• _MATERIAL TO PROCESS_
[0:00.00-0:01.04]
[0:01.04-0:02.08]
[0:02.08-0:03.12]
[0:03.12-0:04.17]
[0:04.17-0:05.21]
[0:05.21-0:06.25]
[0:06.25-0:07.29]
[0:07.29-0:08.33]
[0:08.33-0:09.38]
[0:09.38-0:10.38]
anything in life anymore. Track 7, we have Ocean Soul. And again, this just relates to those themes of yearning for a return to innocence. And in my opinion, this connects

==

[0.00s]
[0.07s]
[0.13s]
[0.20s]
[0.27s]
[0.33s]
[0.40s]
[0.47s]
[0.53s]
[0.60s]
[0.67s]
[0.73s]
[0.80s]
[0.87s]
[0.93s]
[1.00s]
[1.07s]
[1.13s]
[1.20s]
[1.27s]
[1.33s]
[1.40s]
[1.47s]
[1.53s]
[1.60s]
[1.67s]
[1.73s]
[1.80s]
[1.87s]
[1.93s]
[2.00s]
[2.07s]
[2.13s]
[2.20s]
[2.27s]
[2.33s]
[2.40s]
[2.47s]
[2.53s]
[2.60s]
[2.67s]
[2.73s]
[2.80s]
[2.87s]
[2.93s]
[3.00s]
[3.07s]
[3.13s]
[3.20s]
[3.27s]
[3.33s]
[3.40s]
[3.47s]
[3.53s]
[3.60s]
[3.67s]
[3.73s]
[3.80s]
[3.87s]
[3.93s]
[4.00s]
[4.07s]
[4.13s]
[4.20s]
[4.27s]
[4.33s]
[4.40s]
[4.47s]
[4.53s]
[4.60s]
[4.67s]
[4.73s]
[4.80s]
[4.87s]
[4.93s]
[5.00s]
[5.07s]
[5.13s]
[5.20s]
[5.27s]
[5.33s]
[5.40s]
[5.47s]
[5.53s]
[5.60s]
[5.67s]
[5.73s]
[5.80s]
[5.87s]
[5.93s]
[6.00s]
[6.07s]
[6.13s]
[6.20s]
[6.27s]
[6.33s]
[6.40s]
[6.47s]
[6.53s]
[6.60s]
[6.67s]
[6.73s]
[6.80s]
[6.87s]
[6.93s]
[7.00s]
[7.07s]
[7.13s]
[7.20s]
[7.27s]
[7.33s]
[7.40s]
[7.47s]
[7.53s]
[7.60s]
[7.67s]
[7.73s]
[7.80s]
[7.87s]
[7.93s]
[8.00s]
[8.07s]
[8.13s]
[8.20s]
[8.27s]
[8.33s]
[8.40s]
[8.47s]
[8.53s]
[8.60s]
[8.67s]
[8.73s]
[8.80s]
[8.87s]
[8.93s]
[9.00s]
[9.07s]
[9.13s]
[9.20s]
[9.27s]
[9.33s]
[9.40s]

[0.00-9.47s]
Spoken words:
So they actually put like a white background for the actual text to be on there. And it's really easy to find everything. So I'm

• _EXERCISE_
Copy word for word the stretch of entries above from the line that has "[0:00.00-0:01.04]" through the line that has "[0:08.33-0:09.38]", both ends included, and nothing outside it.

• _TASK SOLUTION_
[0:00.00-0:01.04]
[0:01.04-0:02.08]
[0:02.08-0:03.12]
[0:03.12-0:04.17]
[0:04.17-0:05.21]
[0:05.21-0:06.25]
[0:06.25-0:07.29]
[0:07.29-0:08.33]
[0:08.33-0:09.38]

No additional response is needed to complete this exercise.